Les ruisselantes

Les Ruisselantes ist ein Tableau vivant einer weiblichen Figur: Das Bild eines im Regen zitternden Körpers, einer sich zersetzenden Statuette, einer Puppe vielleicht auch oder einer Göttin, die sich in einer apokalyptischen Landschaft abzeichnet, in der nur das Rauschen des Wassers erklingt.
Der Zuschauer sieht eine 16,47 Minuten lange Film-Performance, in der Wasser und Erde vereint sind und in der sich eine in Schlamm und Flüssigkeit getauchte Figur sanft hin- und herbewegt. Nour Awada hielt sich 2011 im Rahmen eines Künstleraufenthalts – mit dem Kollektiv le degré 7 – im Amazonasgebiet auf. Daraus entstand Les Ruisselantes . Während dieser Erfahrung bei den örtlichen Töpfern erlebte sie den heiligen Gebrauch der Erde, den Prozess des Suchens nach ihr in den Lagerstätten und wurde sich ihrer Kostbarkeit bewusst. Es ist notwendig, in der Stille zu sein, um sie in sich aufzunehmen. Ein Ritus an sich, ist diese Erfahrung von Geste und Kreation ein vorbereitendes Moment in ihrer Arbeit.
Les Ruisselantes wurde auf einem Feld in Nordfrankreich unter freiem Himmel gedreht.

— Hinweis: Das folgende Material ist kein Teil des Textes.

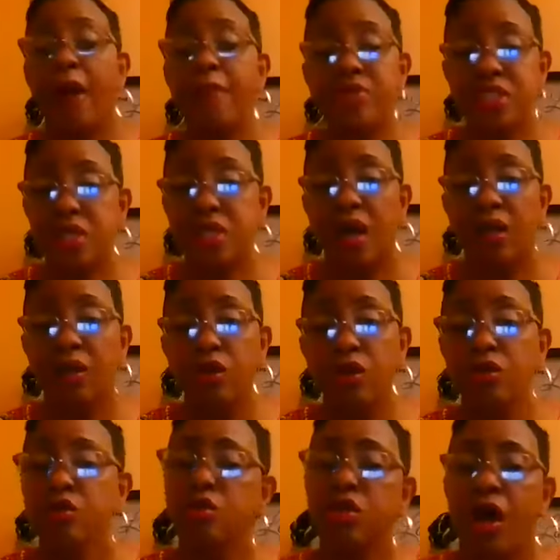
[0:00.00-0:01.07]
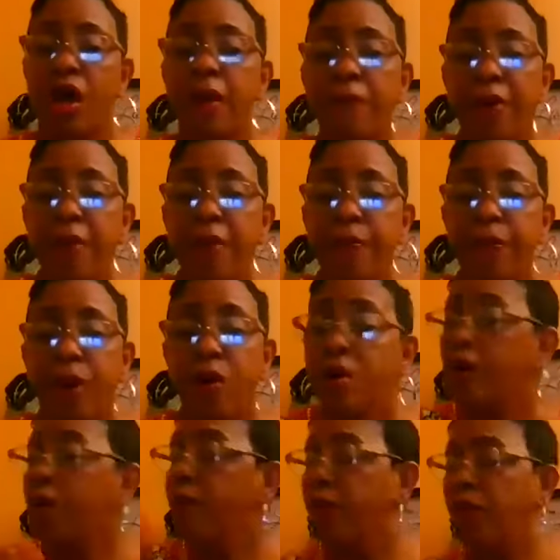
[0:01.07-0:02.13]
But what I'm saying to you, you young
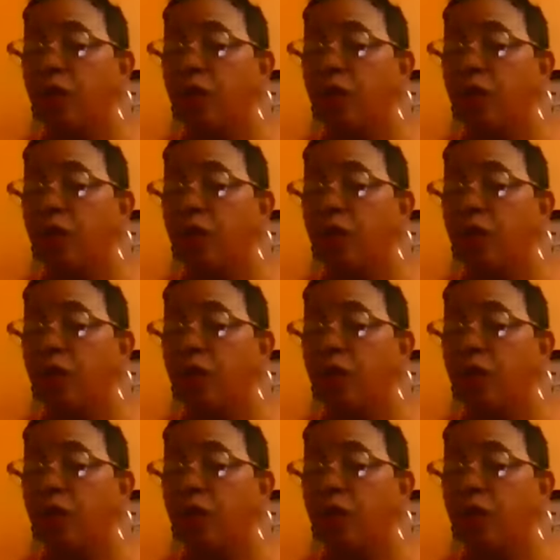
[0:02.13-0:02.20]
people,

Aus dem Grundwasserspiegel schöpfend und diesen Körper bei unter 5 Grad Wassertemperatur auf die Probe stellend, wird sowohl ein Ritus der Reinigung, aber vor allem ein Übergangsritus betont: Nour Awada geht an die Grenzen ihres Körpers, als individuelle Kunstschaffende und als Künstlerin, sie entwickelt sich von einer jungen Kunstabsolventin zu einer selbstbewussteren, emanzipierteren Künstlerin. Les Ruisselantes ist das grundlegende Werk für alles, was in ihrer Karriere folgen wird.
Die Performance, die sie seither regelmäßig praktiziert – und für die sie ein seltenes Forschungslabor (LAP, Laboratoire des arts de la performance) eingerichtet hat – ist eines ihrer bevorzugten kreativen Werkzeuge.  Das Streben nach körperlicher Erschöpfung ermöglicht einen Zustand, der zu einer stärkeren Wahrheit, zu einer verschärften Realität führt. Es ist auch eine Vereinigung mit der Öffentlichkeit.
Die Figur des Weiblichen und die religiöse Ekstase, die Form der contorsion, der Verrenkung, in der Kunstgeschichte, sind die aktuellen Forschungsthemen der Künstlerin. Sie erscheinen als die natürliche Fortsetzung der spirituellen und mythologischen Erforschung, die Nour Awada unternommen hat.

Nour Awada

Inspiriert durch die doppelte Kultur, der libanesischen und der französischen, studierte Nour Awada Bildhauerei an den Beaux-Arts de Paris, wo sie 2012 ihren Abschluss machte. Aufgewachsen in einer progressiven Familie, zwischen Beirut und Paris, mit einem zutiefst feministischen Vater, beschäftigt sich die Künstlerin intensiv mit dem weiblichen Körper: einem Körper, der mit dem Widerspruch von Tradition vs. Hypermoderne in der arabischen Kultur und den daraus entstehenden Identitätskonflikten konfrontiert ist. Ob als Skulptur (Glory Hole II – 2012, the relics of the blue beard – 2016, The sleeping woman – 2018…) oder als Film (blue – 2015, black – 2015…), die Frau steht seit etwa zehn Jahren im Mittelpunkt ihrer Arbeit und wird in Fragmenten oder als Ganzes gezeigt.